To use Risk as an example again, some versions of the game come with the playing pieces in extra boxes that can be placed on the table. Others like Monopoly can have trays in which to place your money and property cards and allows you to separate these out so you can see what you’ve got.
Both of these types of items are things that could be 3D printed if you wanted. You could of course personalize these in the same way as the dice cups if you wish.
This type of gameplay storage is also sometimes referred to as “player dashboards” so search for printable files online using those words and it should come up trumps.
Other Game Night Accessories
There are any number of things that you can add to your game night experience that doesn’t necessarily or specifically relate to the gaming itself. All of these are of course possible to print in 3D. However, as a cautionary note, not all 3D printing materials are considered “food safe” so check what the guidelines are before you print anything that is to be in contact with food and drink.
On that note as well, and this is more to do with safety and mess, PLA filament isn’t designed to hold water so its not advisable to make cups or bowls for dip etc. where liquids may be involved.
The kind of items I’m referring to could be, but not limited to, any of the following:
· Drinks cups
· Snack bowls
· Dip bowls
· Cup holders
All of the above could again be themed around the particular game you’re playing or personalized for each individual or team.
As a final flourish, at the end of any game night there surely has to be a winner so why not honour their achievement by presenting them with a 3D printed trophy.

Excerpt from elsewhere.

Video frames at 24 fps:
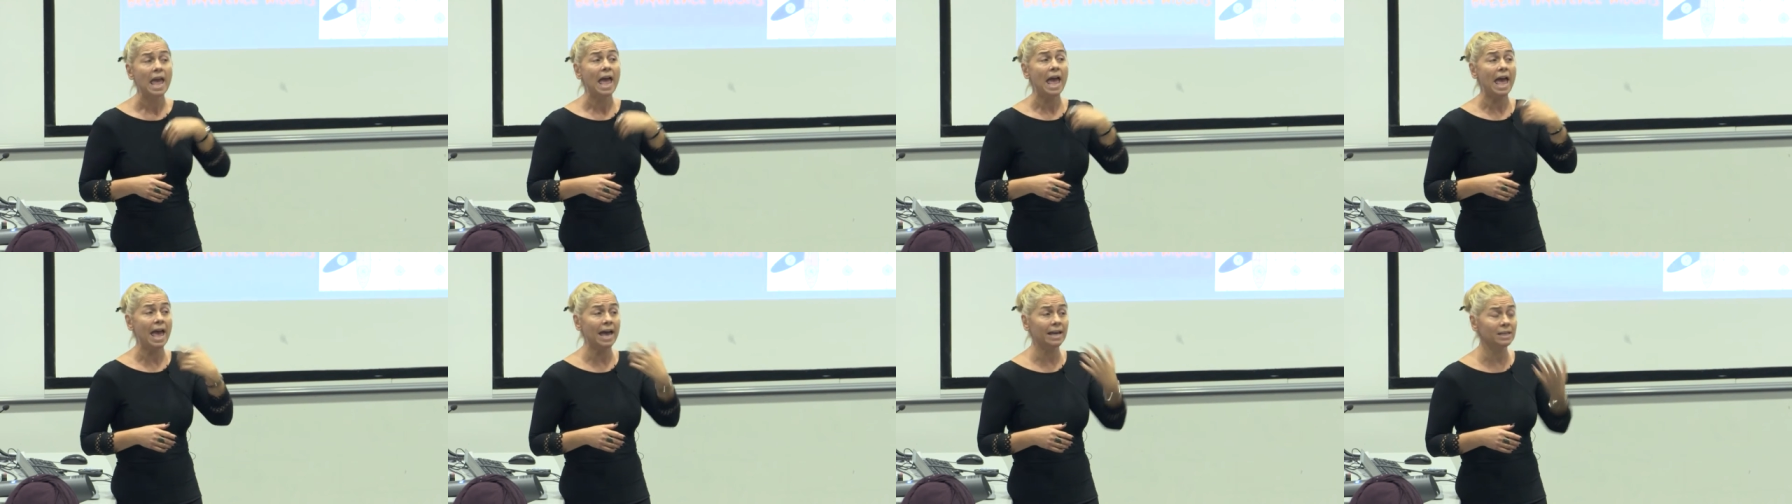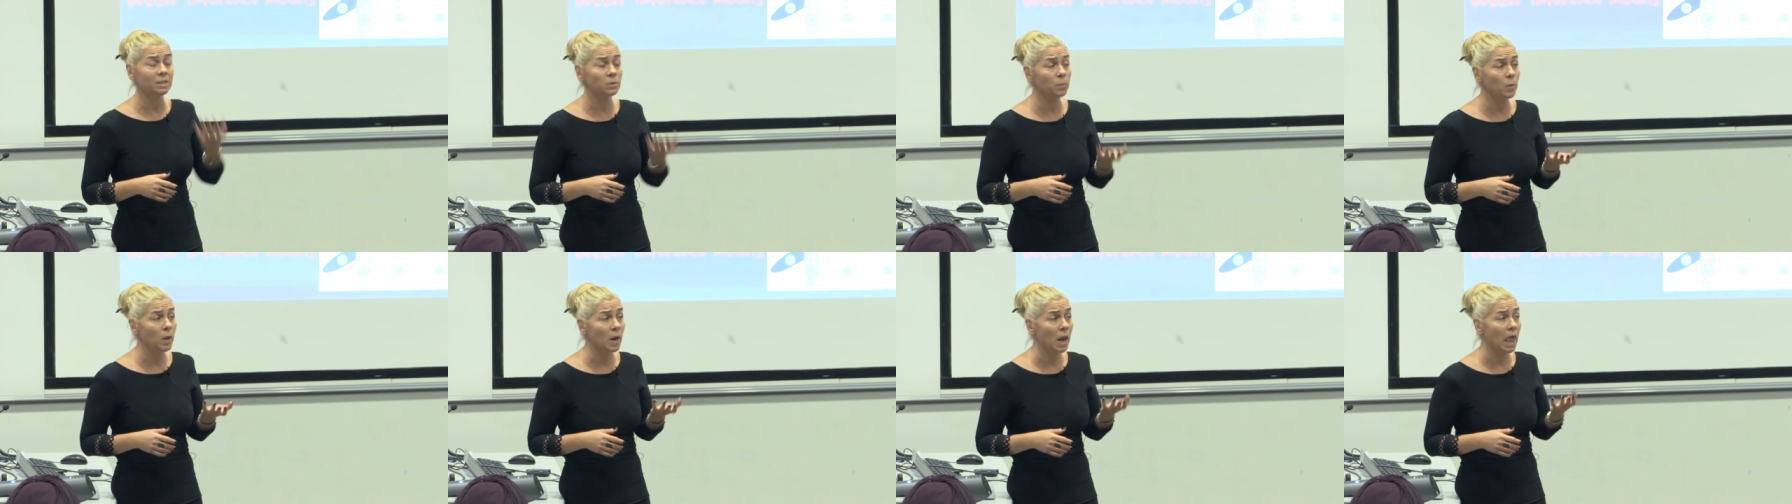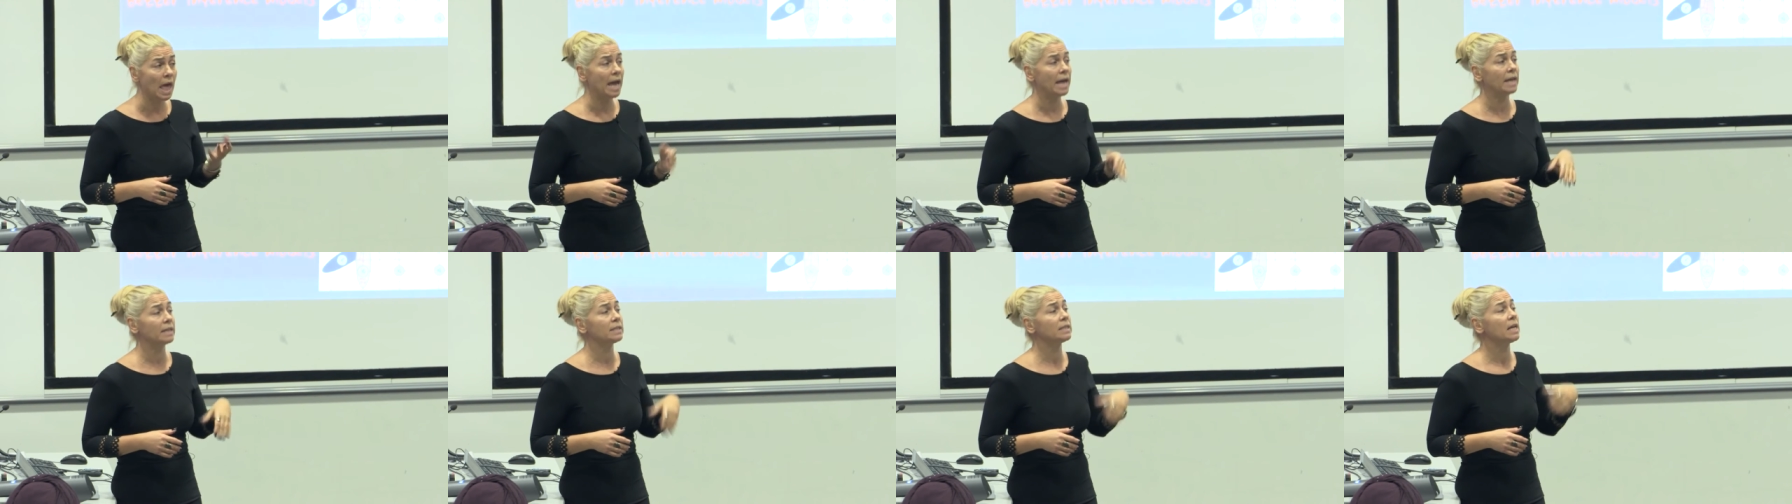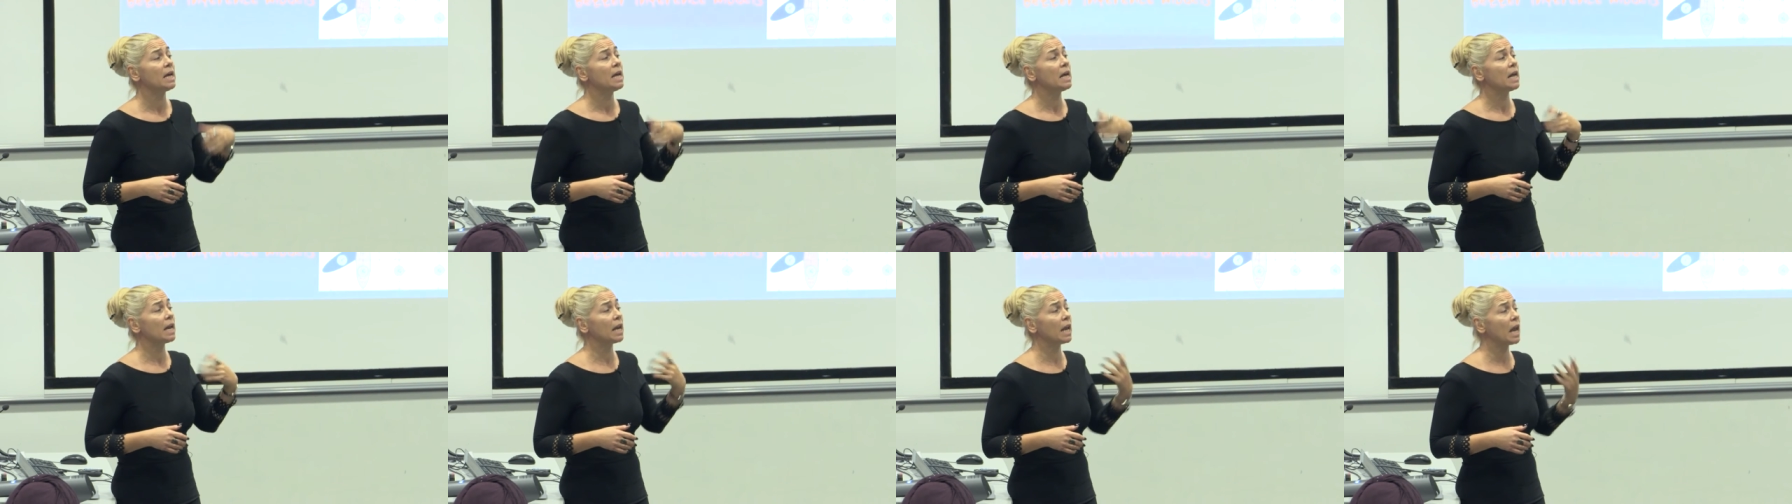as well as
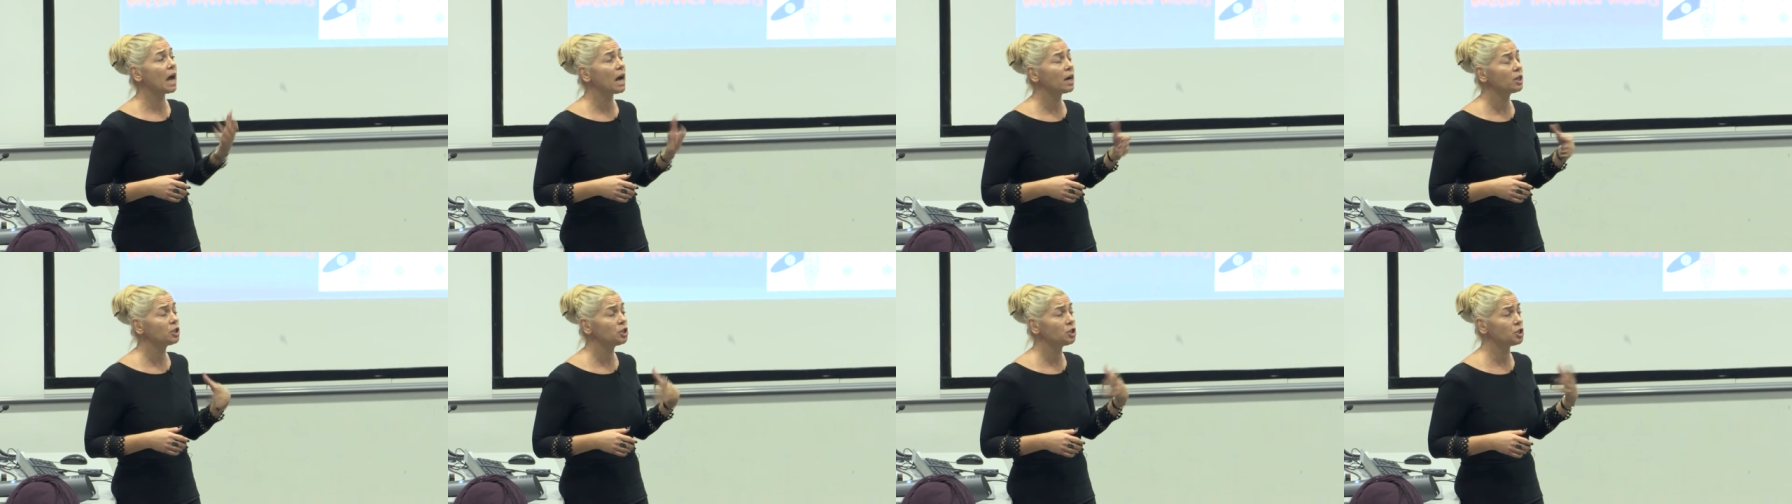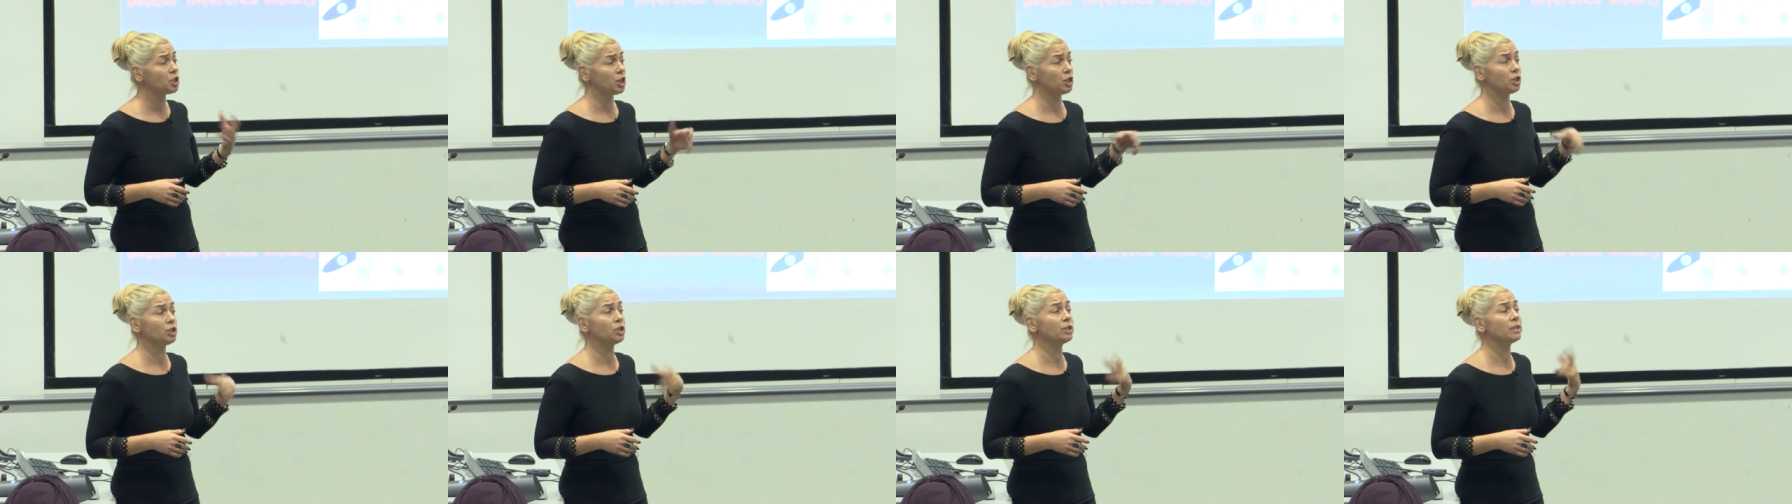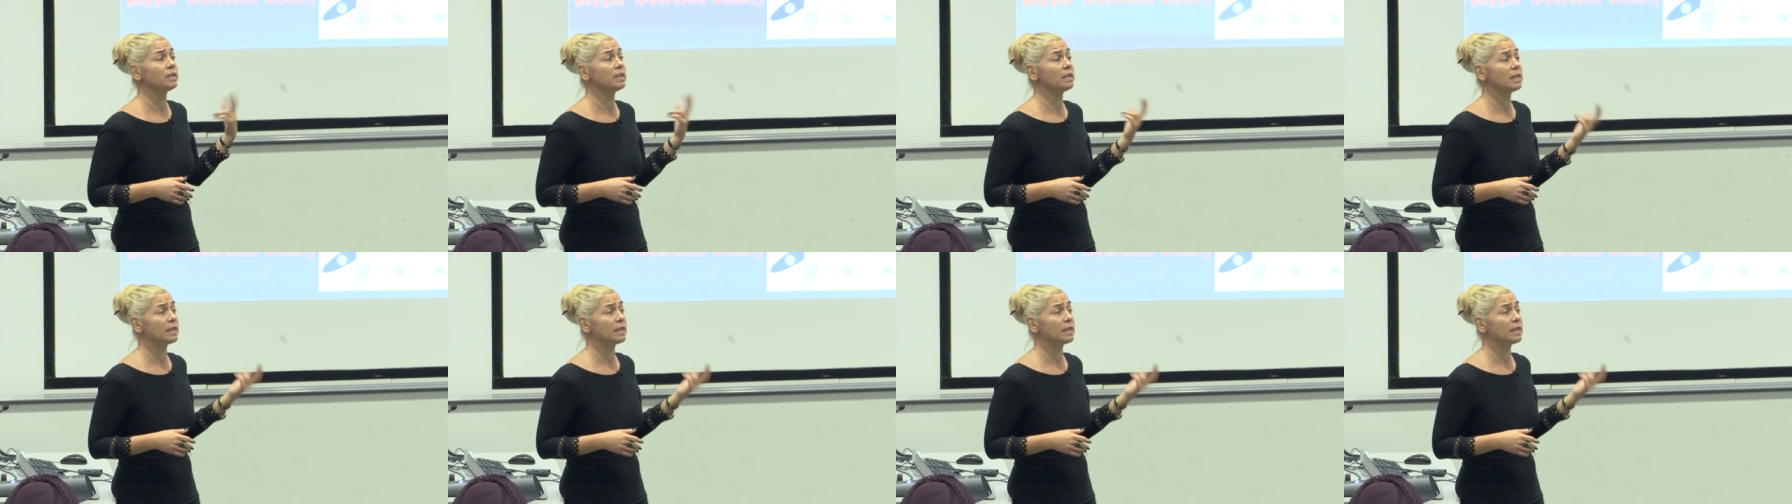large changes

This could be themed around the game itself so in the case of RPGs, gameplay often involves a quest to find a mythical relic or treasure. You could therefore print a 3D model of this as the winner’s trophy and really end the game with style.
Doing something like that may mean that you need to allow the winning player to keep the trophy as its unlikely that you’ll search for that same treasure again with that group of friends. An alternative then would be to 3D print a perpetual trophy that is played for every week and goes to the winning player or individual. As long as they return the for the following game night to defend their crown, the trophy is up for grabs.
By the way, I know the trophy in the image is for winning a beer pong tournament so forgive me for that but I’m sure you can produce a better and more appropriate design for your trophy.
Whatever you choose to do and how you use your 3D printing and design skills, hopefully you’ll find something that will enhance your game night and want your players coming back for more.